You can survive that break-up without falling to pieces, here's how.


Your phone never rings and that deadening feeling in the pit of your stomach does not go away despite the alcohol, the hamburgers, the endless chocolates followed by days of fasting. Apart from dealing with the death of a loved one, being dumped by someone you really loved is one of the worst things you will have to go through in your life.

You feel worthless, unattractive, uninspiring and about as interesting to the opposite sex as a wet rag. You are convinced that it was all your fault and that it would not have happened if you were more attractive, more intelligent, better company, wittier or fabulously wealthy.

Your self-image lies somewhere on the bottom of the swamp, and as far as you are concerned, the world might already have ended last week but you would not have noticed anyway.

How to move on
Give yourself adequate time to mope. Lie in bed for a weekend. Groan and gnash your teeth and get it out of your system because don't want to carry this with you forever.

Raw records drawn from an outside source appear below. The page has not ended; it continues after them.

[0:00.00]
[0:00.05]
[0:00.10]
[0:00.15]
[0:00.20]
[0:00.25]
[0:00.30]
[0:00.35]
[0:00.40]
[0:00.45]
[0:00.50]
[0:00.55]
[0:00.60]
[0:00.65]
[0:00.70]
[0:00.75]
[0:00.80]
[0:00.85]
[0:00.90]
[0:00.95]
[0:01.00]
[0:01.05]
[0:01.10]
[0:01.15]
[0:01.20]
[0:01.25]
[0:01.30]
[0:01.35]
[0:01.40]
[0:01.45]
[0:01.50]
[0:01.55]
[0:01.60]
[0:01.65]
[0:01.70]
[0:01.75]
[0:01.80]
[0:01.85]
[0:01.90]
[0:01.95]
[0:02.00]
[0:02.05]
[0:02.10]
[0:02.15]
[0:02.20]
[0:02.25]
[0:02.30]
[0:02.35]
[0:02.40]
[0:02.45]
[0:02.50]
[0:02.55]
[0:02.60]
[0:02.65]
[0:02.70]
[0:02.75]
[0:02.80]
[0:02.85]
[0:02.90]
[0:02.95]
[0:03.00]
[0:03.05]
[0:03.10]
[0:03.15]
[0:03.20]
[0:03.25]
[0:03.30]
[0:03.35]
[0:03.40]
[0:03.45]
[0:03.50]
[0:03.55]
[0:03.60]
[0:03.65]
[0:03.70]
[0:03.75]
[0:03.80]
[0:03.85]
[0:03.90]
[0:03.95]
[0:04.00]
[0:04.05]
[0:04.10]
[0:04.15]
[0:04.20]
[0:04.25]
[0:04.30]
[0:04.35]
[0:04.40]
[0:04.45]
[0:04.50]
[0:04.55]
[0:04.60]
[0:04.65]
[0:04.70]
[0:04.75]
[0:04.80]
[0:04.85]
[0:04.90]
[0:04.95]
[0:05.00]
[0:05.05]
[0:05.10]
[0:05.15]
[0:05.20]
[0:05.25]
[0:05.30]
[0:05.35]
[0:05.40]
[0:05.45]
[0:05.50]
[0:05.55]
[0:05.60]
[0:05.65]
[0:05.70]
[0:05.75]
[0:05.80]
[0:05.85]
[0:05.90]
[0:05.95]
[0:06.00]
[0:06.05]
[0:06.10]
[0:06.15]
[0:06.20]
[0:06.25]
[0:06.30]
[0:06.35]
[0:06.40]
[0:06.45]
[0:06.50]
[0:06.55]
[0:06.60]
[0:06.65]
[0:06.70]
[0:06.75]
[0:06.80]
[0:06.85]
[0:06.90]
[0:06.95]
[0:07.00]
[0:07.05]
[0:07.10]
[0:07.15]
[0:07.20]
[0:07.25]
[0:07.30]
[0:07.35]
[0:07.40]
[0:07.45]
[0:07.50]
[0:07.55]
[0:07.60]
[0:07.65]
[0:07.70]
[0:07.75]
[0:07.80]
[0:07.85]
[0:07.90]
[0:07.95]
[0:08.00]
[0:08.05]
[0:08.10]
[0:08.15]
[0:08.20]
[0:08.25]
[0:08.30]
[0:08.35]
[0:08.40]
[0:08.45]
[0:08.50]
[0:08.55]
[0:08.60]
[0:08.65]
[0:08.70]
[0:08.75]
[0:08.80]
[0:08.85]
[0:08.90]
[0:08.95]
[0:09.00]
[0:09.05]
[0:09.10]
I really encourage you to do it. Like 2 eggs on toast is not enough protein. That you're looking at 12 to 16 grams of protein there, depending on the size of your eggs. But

Get hold of your friend who did not like your partner (there is always one) and, over a bottle of wine, find out exactly why. Ask for gruesome details.

Make a list of the 10 worst things your partner ever did to you or made you feel. Photocopy this and stick it up all over the house, so whenever you miss your ex-partner, you can look up and see this list. Ask yourself whether you aren't relieved that you are not in any of those situations right now.

Take joy in your new-found freedom. Be impulsive and do things on the spur of the moment and enjoy the fact that you do not have to inform anyone.

Rely heavily on friends. Use their shoulders to cry on, but also organise activities with them that exclude weeping and wailing.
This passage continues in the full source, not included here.